The latest machine-learning techniques promise to transform whole industries by making it easier for computers to recognize patterns in data, to make accurate predictions, and to generally behave more intelligently. Unfortunately, the experts capable of crafting and optimizing the code needed to make this magic possible are in pretty short supply.
Such is the demand for machine-learning talent, in fact, that startups see an opportunity to offer deep technical expertise to companies, from financial and insurance firms to Web startups and carmakers, that are hoping to harness AI. A few startups now offer to accelerate the performance of the machine-learning algorithms so that they work well on arrays of computer chips. At least one is designing its own computer chips to squeeze the best performance out of the latest algorithms.
The technique at the center of the current boom in AI, called deep learning, relies on simulating large, multilayered webs of virtual neurons, which enable a computer to learn to recognize abstract patterns, such as cats in images (see “10 Breakthrough Technologies 2013: Deep Learning”). Training such a network involves performing many parallel calculations, usually across large arrays of graphics processing units (GPUs), which are well suited to the computational task. And while the basic principles of deep learning are straightforward, configuring these networks so that they learn efficiently and run quickly across many GPUs requires significant expertise.

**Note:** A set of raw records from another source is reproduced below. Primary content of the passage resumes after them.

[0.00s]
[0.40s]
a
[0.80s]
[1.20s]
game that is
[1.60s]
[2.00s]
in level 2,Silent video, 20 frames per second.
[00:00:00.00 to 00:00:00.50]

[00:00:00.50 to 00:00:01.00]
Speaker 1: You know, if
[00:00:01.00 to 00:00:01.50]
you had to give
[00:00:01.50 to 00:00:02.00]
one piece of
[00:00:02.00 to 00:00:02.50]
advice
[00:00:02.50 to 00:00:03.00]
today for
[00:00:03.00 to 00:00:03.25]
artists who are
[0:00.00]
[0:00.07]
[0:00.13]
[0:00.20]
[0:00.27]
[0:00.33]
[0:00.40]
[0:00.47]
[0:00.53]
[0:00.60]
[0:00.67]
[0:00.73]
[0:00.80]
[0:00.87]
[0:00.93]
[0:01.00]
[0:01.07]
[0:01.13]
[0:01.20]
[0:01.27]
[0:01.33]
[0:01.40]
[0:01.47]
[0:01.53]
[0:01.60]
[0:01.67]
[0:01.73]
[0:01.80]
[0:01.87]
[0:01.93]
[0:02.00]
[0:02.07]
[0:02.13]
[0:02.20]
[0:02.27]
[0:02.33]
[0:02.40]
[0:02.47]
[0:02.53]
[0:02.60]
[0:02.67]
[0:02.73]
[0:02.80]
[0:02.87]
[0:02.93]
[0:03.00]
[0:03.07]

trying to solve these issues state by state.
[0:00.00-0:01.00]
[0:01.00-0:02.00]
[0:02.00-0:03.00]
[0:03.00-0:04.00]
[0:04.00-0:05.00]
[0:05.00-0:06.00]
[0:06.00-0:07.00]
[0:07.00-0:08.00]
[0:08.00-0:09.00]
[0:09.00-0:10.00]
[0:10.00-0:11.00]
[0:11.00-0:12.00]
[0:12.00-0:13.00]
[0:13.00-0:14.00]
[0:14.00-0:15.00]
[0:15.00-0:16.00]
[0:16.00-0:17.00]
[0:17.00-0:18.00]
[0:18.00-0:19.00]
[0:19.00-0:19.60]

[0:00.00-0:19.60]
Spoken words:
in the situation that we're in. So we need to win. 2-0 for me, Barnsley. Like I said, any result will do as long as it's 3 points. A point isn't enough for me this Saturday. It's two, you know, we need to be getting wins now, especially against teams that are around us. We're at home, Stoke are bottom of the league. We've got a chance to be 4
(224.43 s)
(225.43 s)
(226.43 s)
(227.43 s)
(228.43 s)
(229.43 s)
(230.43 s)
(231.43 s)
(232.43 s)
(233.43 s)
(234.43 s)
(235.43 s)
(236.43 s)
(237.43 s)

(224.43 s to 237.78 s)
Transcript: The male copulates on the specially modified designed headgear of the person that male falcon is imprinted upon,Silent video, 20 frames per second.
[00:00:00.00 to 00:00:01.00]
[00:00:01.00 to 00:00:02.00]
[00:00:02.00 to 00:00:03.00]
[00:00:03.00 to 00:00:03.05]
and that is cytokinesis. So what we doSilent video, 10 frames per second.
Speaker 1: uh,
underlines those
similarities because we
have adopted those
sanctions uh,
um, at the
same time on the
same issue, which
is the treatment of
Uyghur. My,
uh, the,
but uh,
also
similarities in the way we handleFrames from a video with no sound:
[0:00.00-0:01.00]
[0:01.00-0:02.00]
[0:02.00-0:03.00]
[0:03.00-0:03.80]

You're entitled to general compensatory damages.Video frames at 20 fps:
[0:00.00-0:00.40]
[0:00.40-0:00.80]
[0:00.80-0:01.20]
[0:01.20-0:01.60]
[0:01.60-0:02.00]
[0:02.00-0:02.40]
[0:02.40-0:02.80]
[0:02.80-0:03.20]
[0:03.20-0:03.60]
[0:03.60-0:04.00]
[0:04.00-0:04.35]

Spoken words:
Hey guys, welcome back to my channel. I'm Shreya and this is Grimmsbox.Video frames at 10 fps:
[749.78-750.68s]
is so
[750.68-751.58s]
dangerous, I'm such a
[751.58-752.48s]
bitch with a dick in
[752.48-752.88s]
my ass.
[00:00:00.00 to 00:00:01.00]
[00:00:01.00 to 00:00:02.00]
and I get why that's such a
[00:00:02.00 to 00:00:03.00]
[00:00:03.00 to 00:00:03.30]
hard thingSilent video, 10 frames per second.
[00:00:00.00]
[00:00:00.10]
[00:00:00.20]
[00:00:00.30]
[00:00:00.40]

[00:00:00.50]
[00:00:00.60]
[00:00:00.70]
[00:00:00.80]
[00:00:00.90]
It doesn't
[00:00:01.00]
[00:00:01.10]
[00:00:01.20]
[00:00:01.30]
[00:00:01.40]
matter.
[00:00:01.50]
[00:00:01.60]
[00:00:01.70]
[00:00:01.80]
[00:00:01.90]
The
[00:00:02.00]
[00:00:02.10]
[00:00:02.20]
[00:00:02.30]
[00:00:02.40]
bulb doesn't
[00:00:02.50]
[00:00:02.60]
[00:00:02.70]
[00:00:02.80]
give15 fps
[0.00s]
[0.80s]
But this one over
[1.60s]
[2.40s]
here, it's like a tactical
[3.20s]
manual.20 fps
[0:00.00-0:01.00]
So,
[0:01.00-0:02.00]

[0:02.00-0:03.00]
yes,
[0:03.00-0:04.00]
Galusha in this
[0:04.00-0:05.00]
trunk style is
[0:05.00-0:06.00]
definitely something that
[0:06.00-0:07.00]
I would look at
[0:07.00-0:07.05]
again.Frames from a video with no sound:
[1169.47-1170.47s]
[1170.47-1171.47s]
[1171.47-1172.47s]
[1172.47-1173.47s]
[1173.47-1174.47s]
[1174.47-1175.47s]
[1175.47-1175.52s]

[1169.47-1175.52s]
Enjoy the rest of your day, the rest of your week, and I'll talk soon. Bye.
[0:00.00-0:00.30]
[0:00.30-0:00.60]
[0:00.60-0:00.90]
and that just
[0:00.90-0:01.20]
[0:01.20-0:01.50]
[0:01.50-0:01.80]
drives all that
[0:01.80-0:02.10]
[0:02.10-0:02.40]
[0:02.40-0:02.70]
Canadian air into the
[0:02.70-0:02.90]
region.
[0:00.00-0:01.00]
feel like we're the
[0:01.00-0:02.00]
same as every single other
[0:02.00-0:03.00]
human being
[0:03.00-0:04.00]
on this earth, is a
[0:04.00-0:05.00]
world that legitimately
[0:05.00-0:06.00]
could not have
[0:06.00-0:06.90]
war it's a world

Speaking at the Neural Information Processing Systems (NIPS) conference in Montreal last month, Tijmen Tielemen, a Dutch machine-learning expert who studied in Hinton’s group, and who specialized in optimizing neural networks, said that it can take many hours or even days to train a deep-learning network on a large data set, and each time a network is tweaked the training process must begin again.
Minds.ai offers software libraries that support a deep-learning network by communicating efficiently with graphics chips. This could help businesses perform cutting-edge deep learning without requiring top talent. For example, a company aiming to train an algorithm for self-driving cars to recognize particular objects would normally need a team with strong technical expertise to do it efficiently. “When you build a serious neural network these days, it takes a long time to train it,” Tielemen says. “This is a very real concern, and we are training neural networks faster.”
Minds.ai has shown that its library can train a neural network more quickly than some other leading systems. The group compared the performance of its software using a well-known deep-learning network called AlexNet, designed for image recognition, and they found it to be faster than 99 percent of the other implementations around.
Another company aiming to accelerate deep learning is Nervana Systems. The company plans to launch its own computer chip optimized for the deep neural nets, as well as software libraries, in the coming year. CEO Naveen Rao, who previously designed chips for Sun Microsystems and Qualcomm, says the goal is not simply to speed up deep learning but to design a computer system around this machine-learning approach. “We set out to build a new architecture centered on neural networks,” he says. “But we also saw an opportunity to change how the computer looks from the architecture side.”
Companies like Minds.ai and Nervana may well find willing customers for now, but the market for deep learning is expanding and changing at a rapid pace. Big companies working on machine learning are now releasing their software frameworks and libraries, with the goal of establishing the standards that everyone will use (see “Facebook Joins Stampede of Tech Giants Giving Away Artificial Intelligence Technology”). And so, as the technology matures and more code is released, it may become easier for companies to build highly optimized deep-learning networks for themselves.
“Open source will eventually catch up with all the inefficiencies and potential optimizations,” says Rajan Goyal, distinguished engineer at a chip maker called Cavium who is exploring the merits of designing silicon for deep learning.
However, Goyal says, companies like Google and Facebook, which have a huge vested interest in improving deep learning, will probably build their own computer chips for deep learning before long, perhaps by acquiring a company already working on such technology. “Currently, the deep-learning market is fragmented and in a nascent state,” he says. “GPUs served the initial need of market, but there is growing interest in more efficient solutions.”